▸ WORK TASK
Below this line are records; transcribe exactly the lines between the one holding "(31.04 s to 32.04 s)" and the one holding "(22.04 s to 41.79 s)", inclusive, and omit the pictures.
● ● ●
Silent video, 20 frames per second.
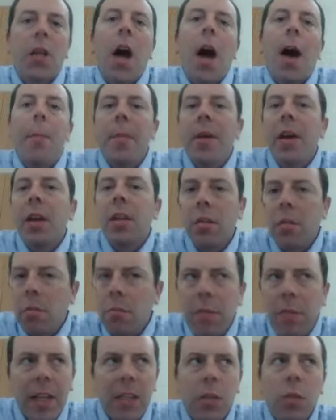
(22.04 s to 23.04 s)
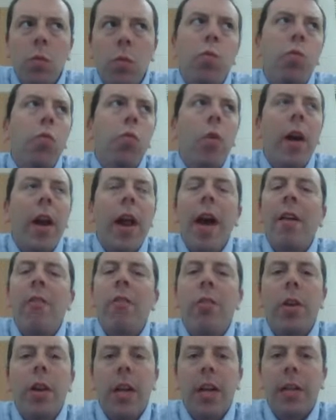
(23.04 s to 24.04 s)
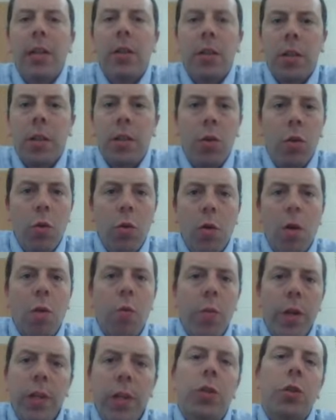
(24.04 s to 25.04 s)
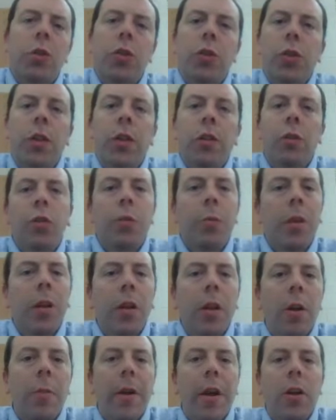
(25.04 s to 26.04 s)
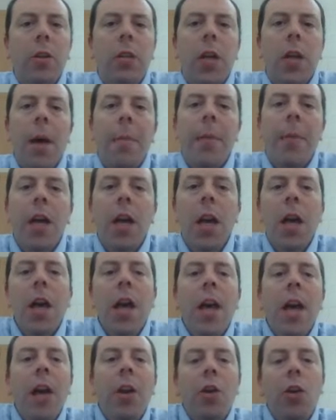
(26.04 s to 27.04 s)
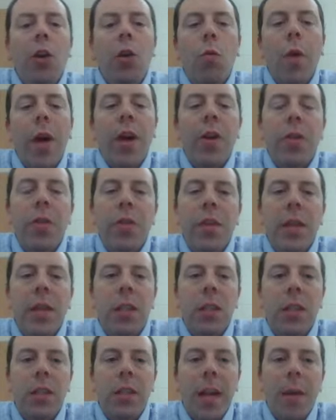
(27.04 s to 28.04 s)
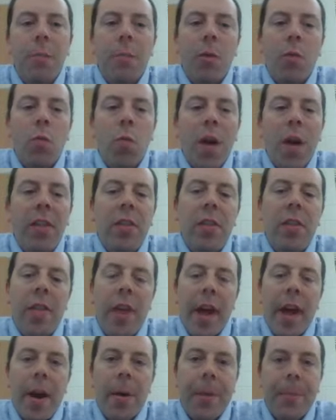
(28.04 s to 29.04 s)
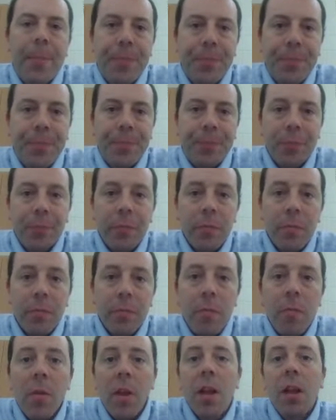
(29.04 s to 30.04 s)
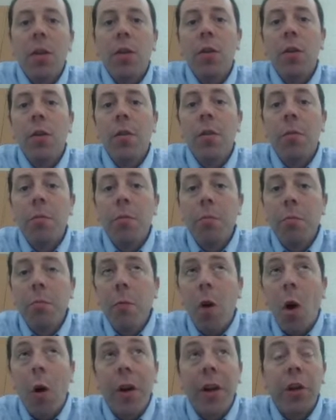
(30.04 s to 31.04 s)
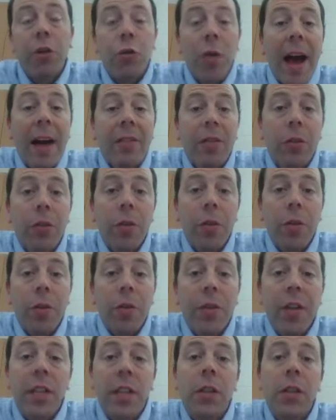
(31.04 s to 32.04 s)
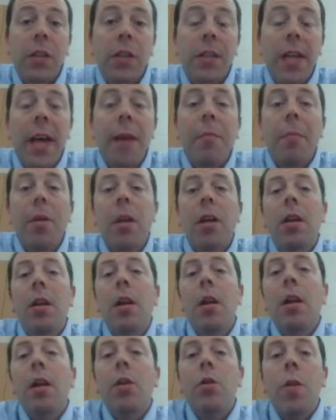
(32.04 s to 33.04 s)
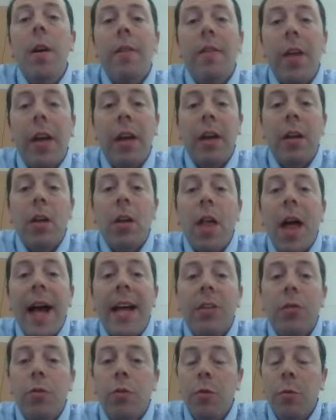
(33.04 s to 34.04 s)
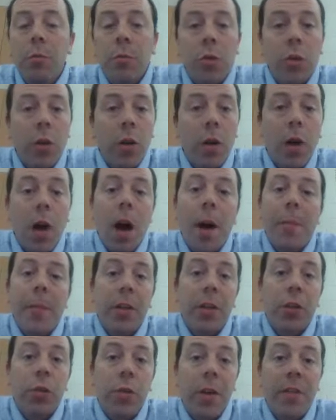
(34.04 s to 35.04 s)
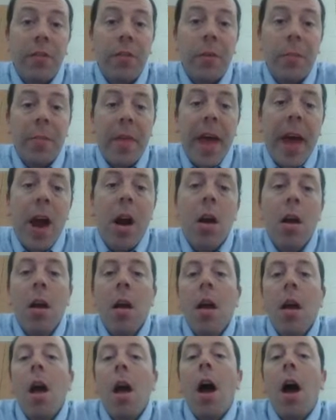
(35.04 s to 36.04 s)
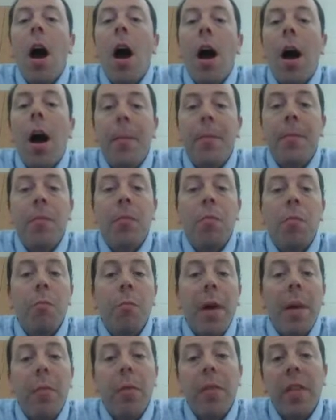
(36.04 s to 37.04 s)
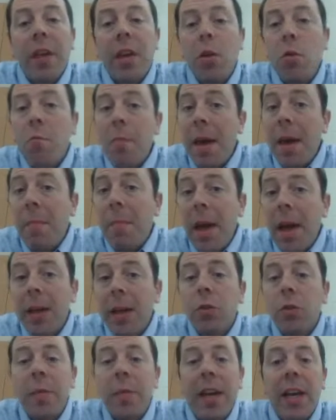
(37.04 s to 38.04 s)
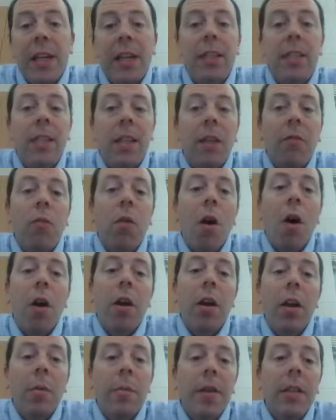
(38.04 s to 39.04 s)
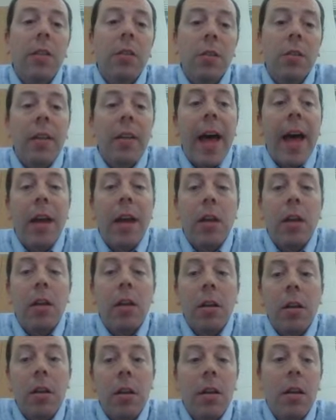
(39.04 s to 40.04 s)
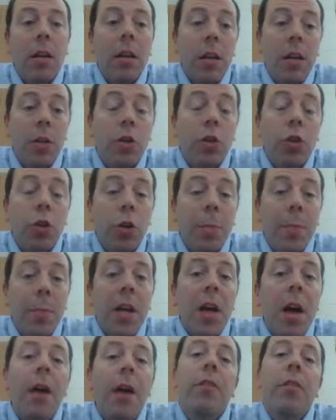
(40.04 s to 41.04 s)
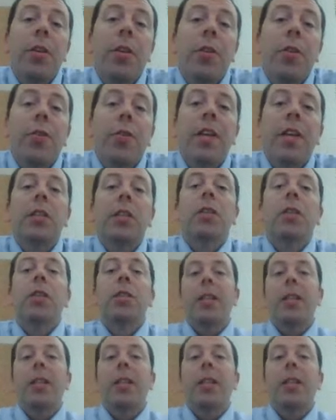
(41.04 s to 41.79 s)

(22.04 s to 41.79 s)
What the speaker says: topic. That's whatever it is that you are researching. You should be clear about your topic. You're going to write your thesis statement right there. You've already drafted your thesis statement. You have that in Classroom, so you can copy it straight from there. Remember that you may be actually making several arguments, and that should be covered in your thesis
● ● ●
▸ ANSWER FOR THE TASK
(31.04 s to 32.04 s)
(32.04 s to 33.04 s)
(33.04 s to 34.04 s)
(34.04 s to 35.04 s)
(35.04 s to 36.04 s)
(36.04 s to 37.04 s)
(37.04 s to 38.04 s)
(38.04 s to 39.04 s)
(39.04 s to 40.04 s)
(40.04 s to 41.04 s)
(41.04 s to 41.79 s)

(22.04 s to 41.79 s)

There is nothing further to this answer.